Every second, the human body sends thousands of messages between cells in order to regulate the functions of the body. Fibroblast growth factors (FGFs) are messaging signals that are involved in a number of critical metabolic processes and have a wide range of cellular responses. However, it is not fully understood what mediates these different responses. Central to the role of FGFs is their interaction with large membrane-bound proteins, called beta-Klotho receptors. Understanding the mechanism of action of FGFs could prove especially valuable for the treatment of metabolic diseases and cancers.
Recent work by Ekaterina Kuzina and colleagues has solved the crystal structure of the C-terminal domain of FGF19 (FGF19CT), bound to the extracellular domain of beta-Klotho (sKLB). To overcome the traditional challenges of crystallising unstable membrane proteins, the researchers used a nanobody chaperone generated at the Instruct Centre BE, which allowed X-ray diffraction to a resolution of 3.2A.
Figure 1. Crystal structure of sKLB in complex with FGF19CT (A) and FGF21CT (B).

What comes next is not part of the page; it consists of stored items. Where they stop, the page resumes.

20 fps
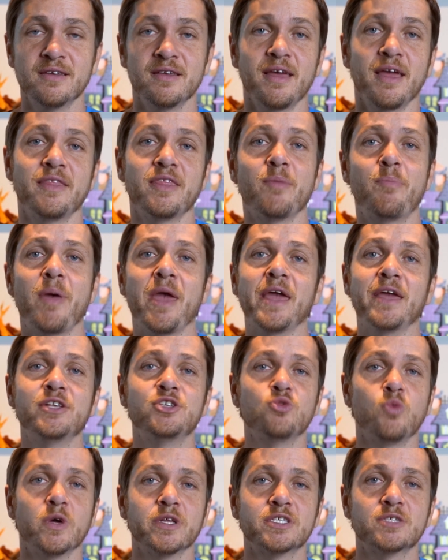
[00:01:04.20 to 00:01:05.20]
and the
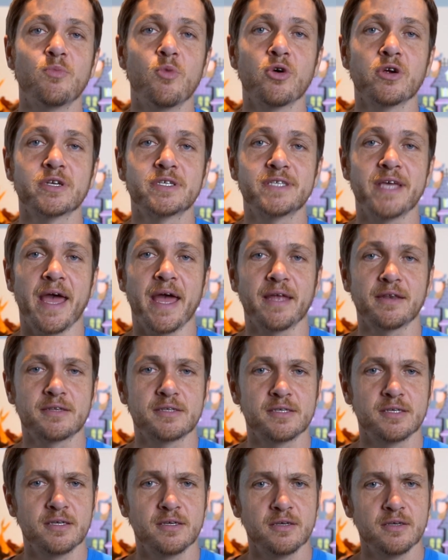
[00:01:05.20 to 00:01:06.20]
page once more sat.
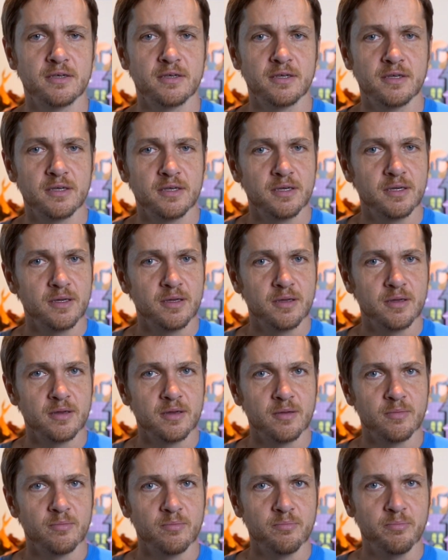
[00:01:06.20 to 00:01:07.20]

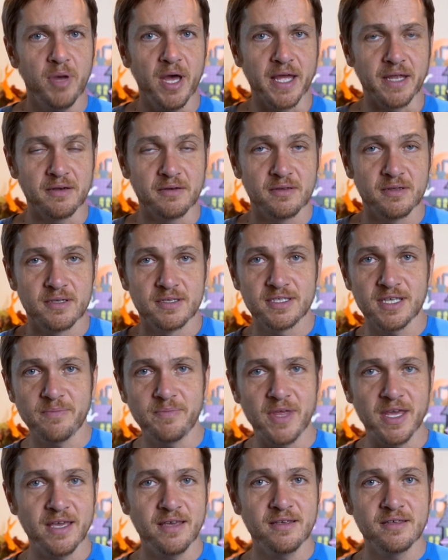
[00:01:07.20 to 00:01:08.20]
But
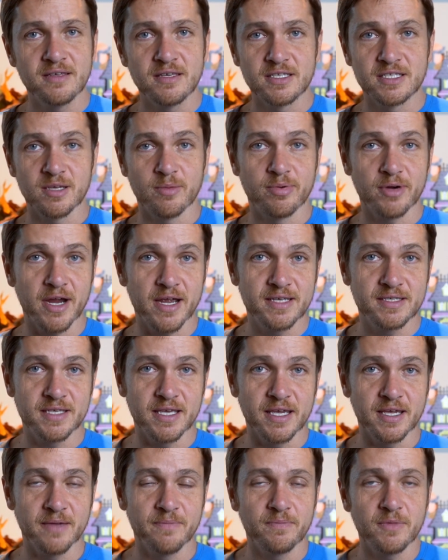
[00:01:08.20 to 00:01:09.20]
something
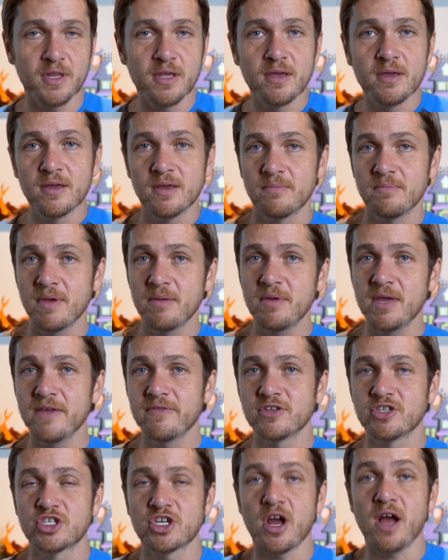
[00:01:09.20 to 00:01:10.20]
surprising, maybe
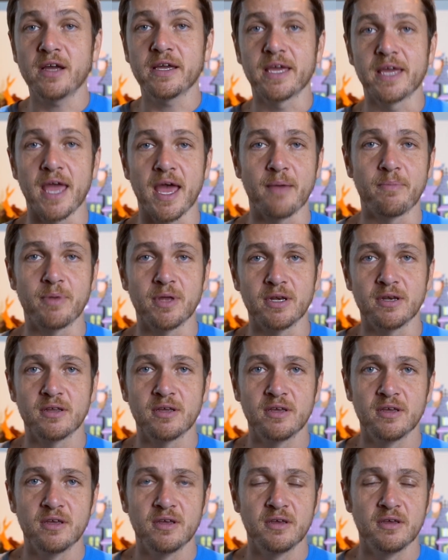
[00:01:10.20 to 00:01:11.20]
even shocking happened.
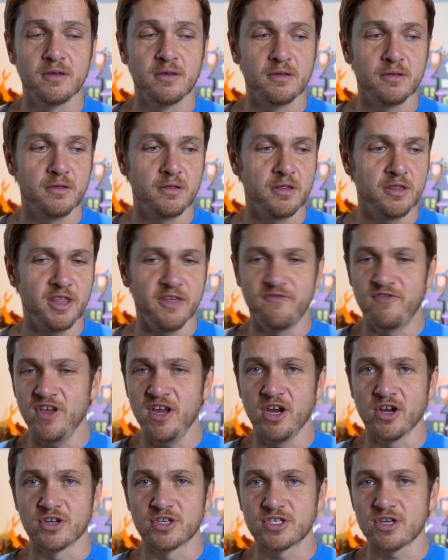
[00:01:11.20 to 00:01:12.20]
The
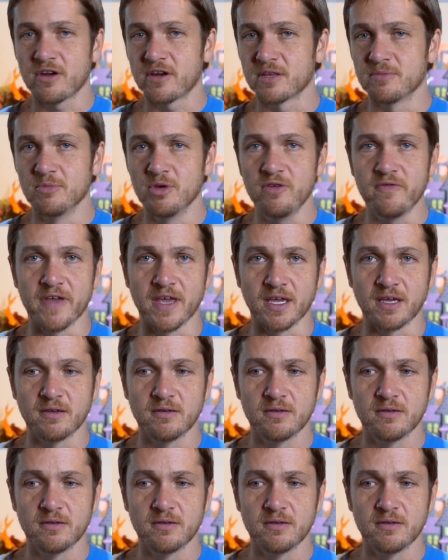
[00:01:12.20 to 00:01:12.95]
figure started moving.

Results shown in Figure 1A show the crystal structure of the beta Klotho extracellular domain (sKLB) complex with FGF19CT. The position of the nanobody chaperone Nb30 is shown in purple. These results were compared to previous work where the structure of the sKLB complex bound to the C-terminal tail of FGF21CT was determined, using nanobody chaperone Nb914 (Figure 1B).
FGF19 and FGF21 bind to the same site within the beta-Klotho extracellular domain, although comparison of the crystal structures show variation in the distances and angles between the extracellular ligand-binding regions KL1 and KL2. These differences in binding may explain the differences in cell signalling for the two molecules.

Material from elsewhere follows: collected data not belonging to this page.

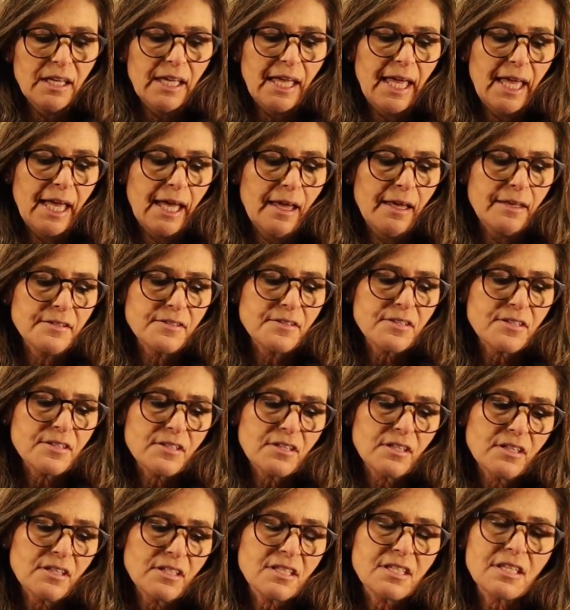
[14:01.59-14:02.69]
And
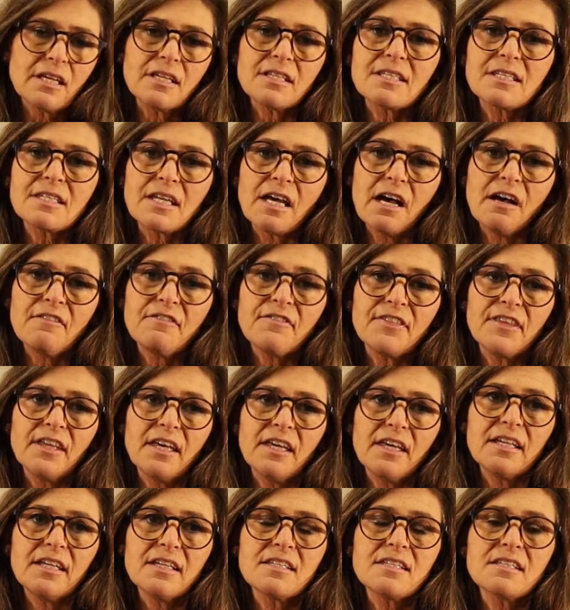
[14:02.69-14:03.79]
stuff
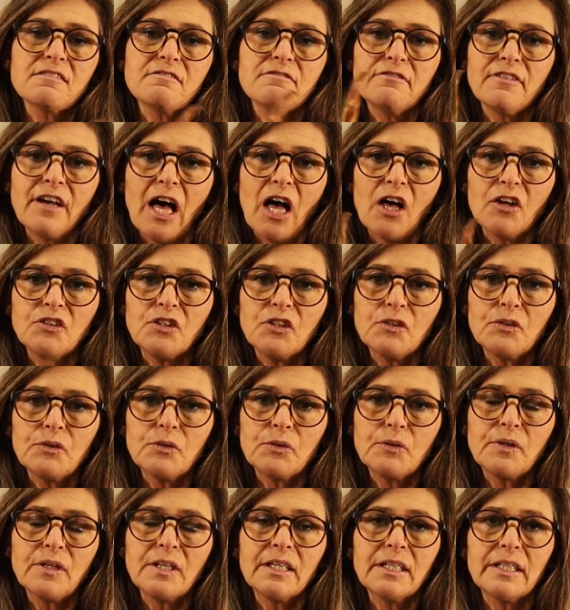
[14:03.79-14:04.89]
is
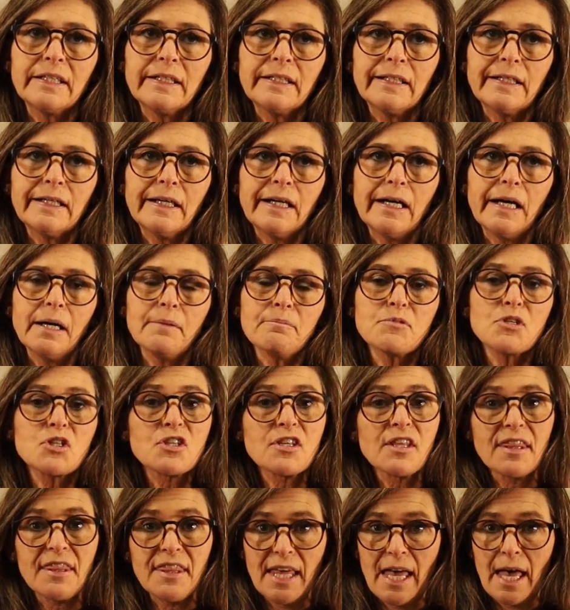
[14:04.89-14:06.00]
value
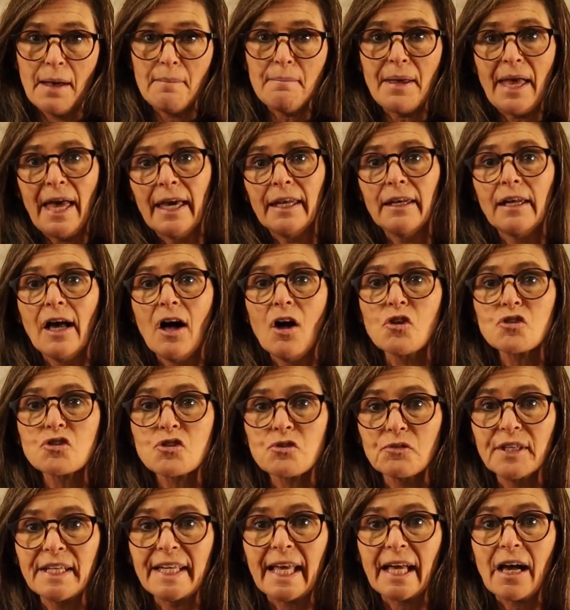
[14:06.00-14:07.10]
to them and
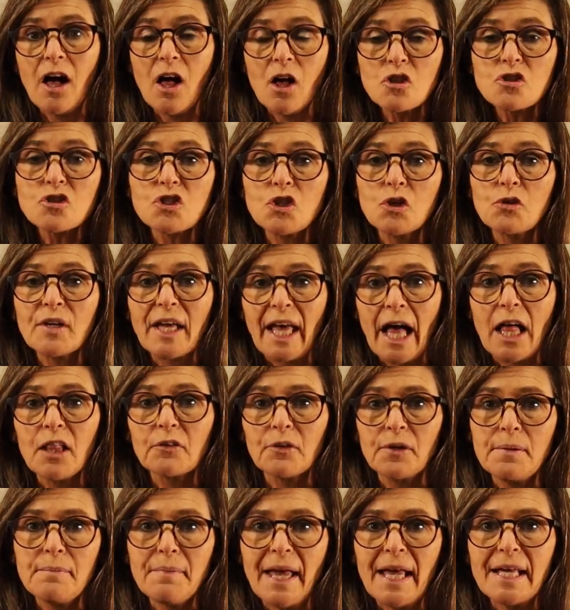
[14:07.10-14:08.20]
also
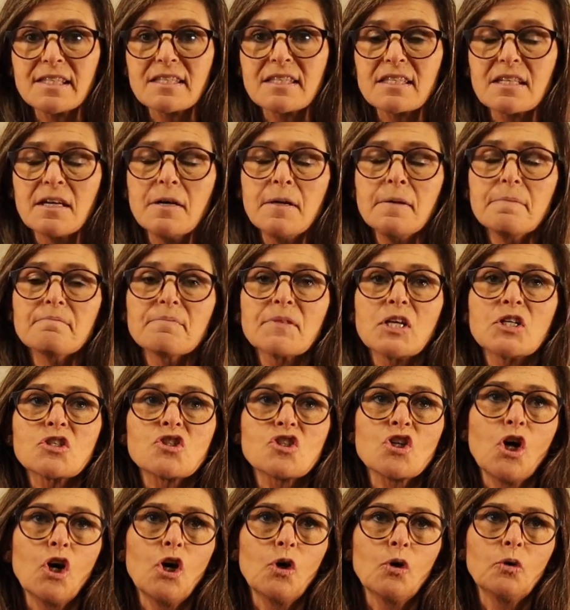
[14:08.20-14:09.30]
calorie based.
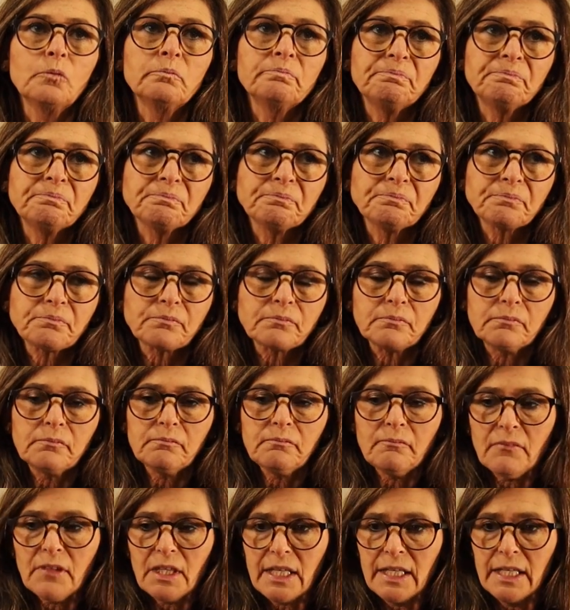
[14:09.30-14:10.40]
So
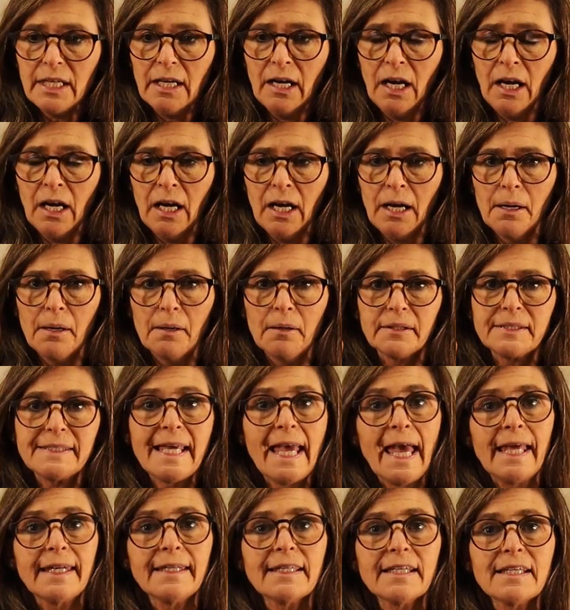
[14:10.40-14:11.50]

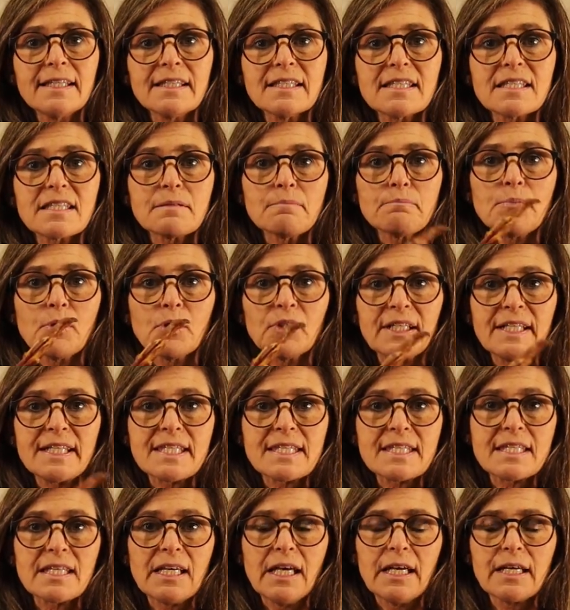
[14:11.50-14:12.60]
tendons, bully
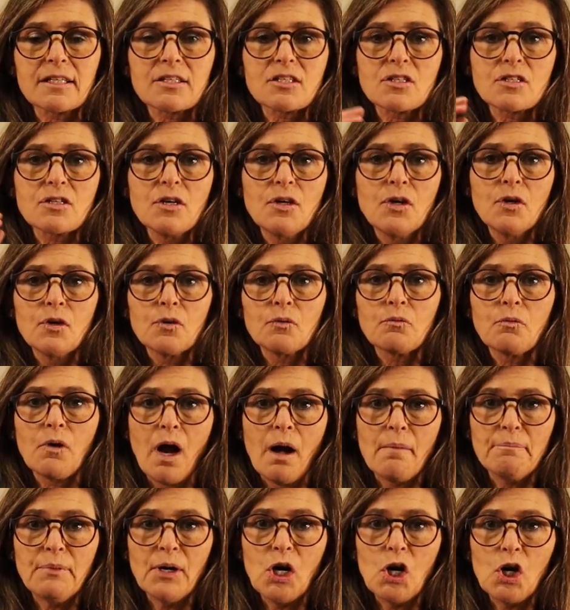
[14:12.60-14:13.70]
sticks,
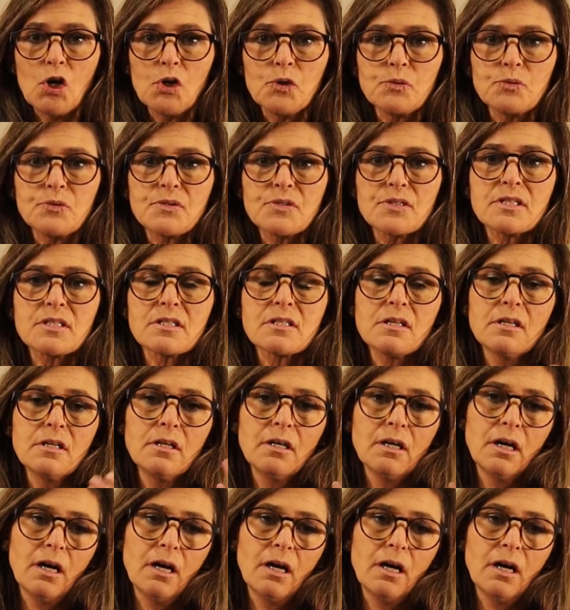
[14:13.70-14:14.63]
raw bones,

Binding affinities and cellular stimulatory activities of FGF19CT and FGF21CT were compared, along with a range of chimeric mutants to cells expressing beta-Klotho, to reveal greater detail of the general mechanism for recognition of FGFs by Klotho proteins and regulation by FGF receptors and tyrosine kinases.
This study is a step towards understanding how FGF mediate metabolic pathways, and will help in developing new treatments for metabolic diseases.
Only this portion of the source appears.